Polizei und Kinder kontrollieren gemeinsam Tempo vor Kitas in NRW
Polizei in Nordrhein-Westfalen intensiviert Maßnahmen für mehr Verkehrssicherheit an Schulen und Kitas
Am 16. und 18. Juni 2025 haben Beamte in Nordrhein-Westfalen gemeinsam mit Kindern die Einhaltung von Geschwindigkeitsbegrenzungen kontrolliert und Kindersitze überprüft. Die Aktionen sollten Autofahrer für rücksichtsvolles Fahren sensibilisieren und den Kleinsten Verkehrregeln näherbringen.

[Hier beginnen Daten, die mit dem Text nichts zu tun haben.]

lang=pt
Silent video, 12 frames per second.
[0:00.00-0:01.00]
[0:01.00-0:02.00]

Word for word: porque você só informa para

Die erste Aktion fand am 16. Juni im Ennepe-Ruhr-Kreis statt. Sechzehn Kinder der Kita Bullerbü unterstützten die Verkehrspolizisten in zwei Gruppen und überprüften nahe der Einrichtung fast 30 Fahrzeuge auf Rasen.

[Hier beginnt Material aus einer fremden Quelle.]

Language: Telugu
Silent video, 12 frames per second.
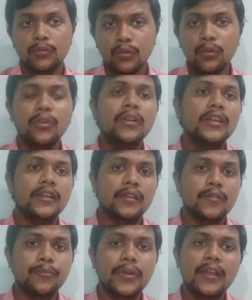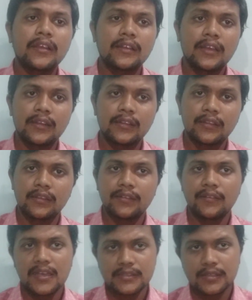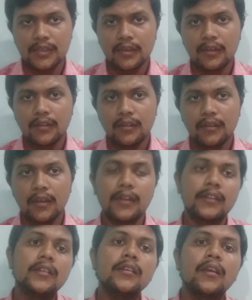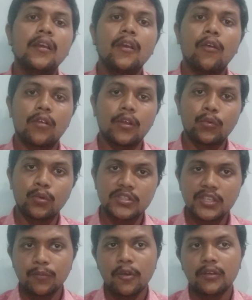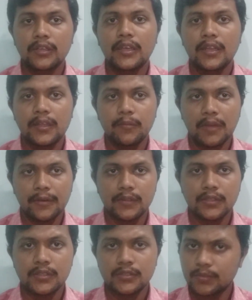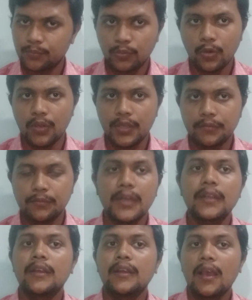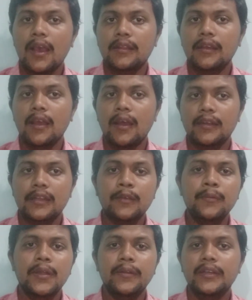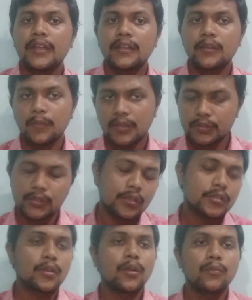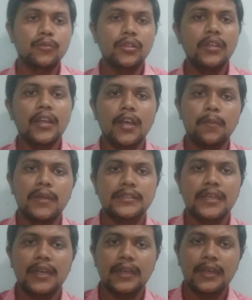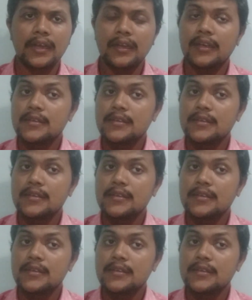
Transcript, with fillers: దూకుడిని బ్రేకింగ్ అనేది వేస్తారా అనేది ఒక క్వశ్చన్ మార్క్ మనం అయితే చెప్పుకోవాలి మరి అది ఆ టీం ఏంటి అనేది మనం తెలుసుకున్న ముందు ఇంకా మా ఛానల్ ఇంకా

Fahrer, die sich an das Tempolimit von 30 km/h hielten, erhielten von den Kindern als Belohnung Aufkleber mit Lächeln-Gesichtern. Wer zu schnell unterwegs war, wurde freundlich an die Regeln erinnert. Zudem gab es Übungen zum sicheren Überqueren des Bordsteins und Hinweise, wie man im Straßenverkehr besser sichtbar ist.
Zwei Tage später, am 18. Juni, besuchte die Polizei die Kita Blauer Planet in Gevelsberg. Zwischen 7:30 und 9:30 Uhr kontrollierten die Beamten etwa 25 Fahrzeuge – im Fokus standen dabei die Kindersitze. Dabei stellte sich heraus, dass viele Kinder entweder falsch gesichert waren oder in Sitzen saßen, die nicht zu ihrer Körpergröße passten.
Die Einsätze zeigten, dass nach wie vor zu schnell vor Schulen und Kitas gefahren wird und Kindersitze oft falsch genutzt werden. Polizei und Erzieher nutzten die Aktionen, um sowohl Autofahrer als auch Kinder für sicheres Verhalten im Straßenverkehr zu sensibilisieren. Weitere Kontrollen sind im Rahmen der landesweiten Verkehrssicherheitsinitiativen geplant.